La filière agroalimentaire de la région estime que les importations d’IPL atteindront 32 000 tonnes en 2016, causant un manque à gagner de plus de 200M$ aux producteurs, l’équivalent de 15 000$ à 20 000$ par année par ferme centricoise. Aux dires des intervenants, les conséquences sont majeures pour l’économie agricole de la région, non seulement pour les producteurs laitiers, mais également pour les transformateurs comme les fromageries.

«Cette problématique de contournement des contrôles frontaliers par l’importation sans limites et sans tarifs du lait diafiltré a pris des proportions très inquiétantes. Si rien n’est fait à court terme pour mettre fin à ce contournement, la gestion de l’offre et l’avenir des fermes laitières canadiennes sont menacées», a signalé Denis Morin, président des producteurs de lait du Centre-du-Québec.

L’agriculture est l’industrie numéro un au Centre-du-Québec. «La production laitière est un secteur économique très important pour la région, poursuit-il, soit 835 fermes et 16 entreprises de transformation, ce qui totalise une activité économique de plus d’un milliard de dollars.»

Engagement du gouvernement

En février, La Terre de chez rapportait que le gouvernement a formellement reconnu l’existence du problème. Le journal a publié le contenu d’un courriel du bureau du ministre de l’Agriculture et de l’Agroalimentaire, Lawrence MacAulay. «Nous sommes conscients des préoccupations de l’industrie concernant l’utilisation du lait diafiltré dans la fabrication du fromage. Selon les normes compositionnelles du fromage, il n’a jamais été dans les intentions que le lait diafiltré soit utilisé au lieu du lait. Nous travaillons afin d’assurer que les règles sont claires pour tous. Le Canada reconnaît l’importance de mesures de contrôle efficaces des importations et gère ses importations conformément à ses obligations en matière de commerce international», pouvait-on lire.

«Malgré des engagements répétés de la part du gouvernement fédéral, aucune mesure concrète n’a encore été annoncée par le gouvernement deux mois plus tard», déplore M. Morin.

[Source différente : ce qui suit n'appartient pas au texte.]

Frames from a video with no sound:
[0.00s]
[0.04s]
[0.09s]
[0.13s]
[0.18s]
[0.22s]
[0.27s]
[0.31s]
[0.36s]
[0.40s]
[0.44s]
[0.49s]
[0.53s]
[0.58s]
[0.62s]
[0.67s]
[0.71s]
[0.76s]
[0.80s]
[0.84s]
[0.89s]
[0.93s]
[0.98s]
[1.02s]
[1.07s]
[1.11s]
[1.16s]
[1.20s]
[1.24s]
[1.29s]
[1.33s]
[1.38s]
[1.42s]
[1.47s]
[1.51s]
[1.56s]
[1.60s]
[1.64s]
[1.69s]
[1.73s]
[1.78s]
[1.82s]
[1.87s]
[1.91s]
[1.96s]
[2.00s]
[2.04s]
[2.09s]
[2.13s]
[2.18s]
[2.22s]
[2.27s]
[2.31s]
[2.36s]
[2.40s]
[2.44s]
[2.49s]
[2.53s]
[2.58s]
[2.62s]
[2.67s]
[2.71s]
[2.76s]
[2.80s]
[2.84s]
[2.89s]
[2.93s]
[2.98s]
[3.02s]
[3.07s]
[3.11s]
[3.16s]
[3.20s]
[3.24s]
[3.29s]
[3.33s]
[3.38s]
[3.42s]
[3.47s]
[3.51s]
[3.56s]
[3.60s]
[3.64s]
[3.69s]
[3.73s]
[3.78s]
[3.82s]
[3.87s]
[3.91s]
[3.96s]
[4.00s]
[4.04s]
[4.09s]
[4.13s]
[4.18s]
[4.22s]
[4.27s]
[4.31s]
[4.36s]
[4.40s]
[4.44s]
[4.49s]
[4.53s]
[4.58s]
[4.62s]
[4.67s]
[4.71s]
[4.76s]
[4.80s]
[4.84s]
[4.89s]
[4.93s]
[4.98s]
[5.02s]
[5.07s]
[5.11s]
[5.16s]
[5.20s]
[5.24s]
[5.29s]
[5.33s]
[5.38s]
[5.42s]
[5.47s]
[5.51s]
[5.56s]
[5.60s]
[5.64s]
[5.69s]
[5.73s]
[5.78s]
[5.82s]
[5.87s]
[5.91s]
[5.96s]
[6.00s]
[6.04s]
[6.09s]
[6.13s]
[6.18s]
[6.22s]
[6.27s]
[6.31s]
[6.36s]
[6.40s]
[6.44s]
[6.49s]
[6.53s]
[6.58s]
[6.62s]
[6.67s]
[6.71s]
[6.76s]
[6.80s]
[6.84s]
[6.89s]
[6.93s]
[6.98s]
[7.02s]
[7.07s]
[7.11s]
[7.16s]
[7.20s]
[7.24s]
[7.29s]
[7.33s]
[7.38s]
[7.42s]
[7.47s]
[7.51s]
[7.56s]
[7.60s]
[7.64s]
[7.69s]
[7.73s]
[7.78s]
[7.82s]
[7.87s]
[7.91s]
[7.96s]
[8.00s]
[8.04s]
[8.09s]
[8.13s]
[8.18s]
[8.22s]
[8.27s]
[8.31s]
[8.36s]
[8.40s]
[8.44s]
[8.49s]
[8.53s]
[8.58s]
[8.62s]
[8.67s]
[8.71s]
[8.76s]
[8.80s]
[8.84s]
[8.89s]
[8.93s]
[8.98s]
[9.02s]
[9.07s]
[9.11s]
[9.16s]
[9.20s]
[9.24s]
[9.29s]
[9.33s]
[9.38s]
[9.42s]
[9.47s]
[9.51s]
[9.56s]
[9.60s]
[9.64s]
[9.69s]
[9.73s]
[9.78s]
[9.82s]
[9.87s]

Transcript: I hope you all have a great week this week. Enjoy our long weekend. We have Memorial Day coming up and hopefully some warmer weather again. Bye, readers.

À son avis, si cette brèche n’est pas colmatée, cela peut clairement menacer la pérennité de la politique agricole canadienne pour le secteur laitier. «Le problème est connu des autorités gouvernementales depuis au moins deux ans, mais n’est toujours pas réglé. La solution au problème des importations de lait diafiltré est politique. Le gouvernement libéral a montré, dans plusieurs dossiers, qu’il est capable d’agir rapidement, alors on croit qu’il faut qu’il règle ce problème rapidement.»

«Ces produits sont choisis pour l’importation puisqu’ils permettent à la fois d’éviter les tarifs douaniers et par manque de cohérence entre l’Agence des services frontaliers du Canada (ASFC) et l’Agence canadienne d’inspection des aliments (ACIA), ils permettent aussi d’éviter la limite d’utilisation prévue par les normes de composition des fromages au Canada», ajoute le président des producteurs de lait du Centre-du-Québec.

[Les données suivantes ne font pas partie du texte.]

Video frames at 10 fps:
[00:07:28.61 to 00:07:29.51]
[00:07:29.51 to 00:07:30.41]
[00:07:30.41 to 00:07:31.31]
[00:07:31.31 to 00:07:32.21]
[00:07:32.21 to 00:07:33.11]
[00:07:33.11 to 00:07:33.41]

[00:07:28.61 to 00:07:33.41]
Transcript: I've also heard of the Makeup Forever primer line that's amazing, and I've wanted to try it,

Rappelons qu’en 2007, afin de limiter les dommages liés à l’importation de concentrés de protéines laitières et à la suite d’une grande mobilisation des producteurs laitiers, le gouvernement a mis en place des normes de composition des fromages. Ces normes établissent un pourcentage minimum de protéines (caséines) qui doivent provenir du lait dans le fromage et limitent l’ajout d’ingrédients laitiers tels les IPL pour compléter la recette de fabrication. Le problème semblait ainsi réglé jusqu’à l’arrivée du lait diafiltré, en 2013.

Appui des députés

Présents à la conférence de presse, les députés Louis Plamondon (Bécancour-Nicolet-Saurel) et Alain Rayes (Richmond-Arthabaska) ont offert leur appui inconditionnel aux producteurs laitiers dans cette démarche. Ils entendent posé les questions adéquates au gouvernement actuel et déplorent que le discours du trône n’ait fait aucune mention du milieu rural et du domaine agricole. «On espère que le gouvernement entende raison dans ce dossier, d’où le problème est essentiellement d’ordre administratif et bureaucratique.»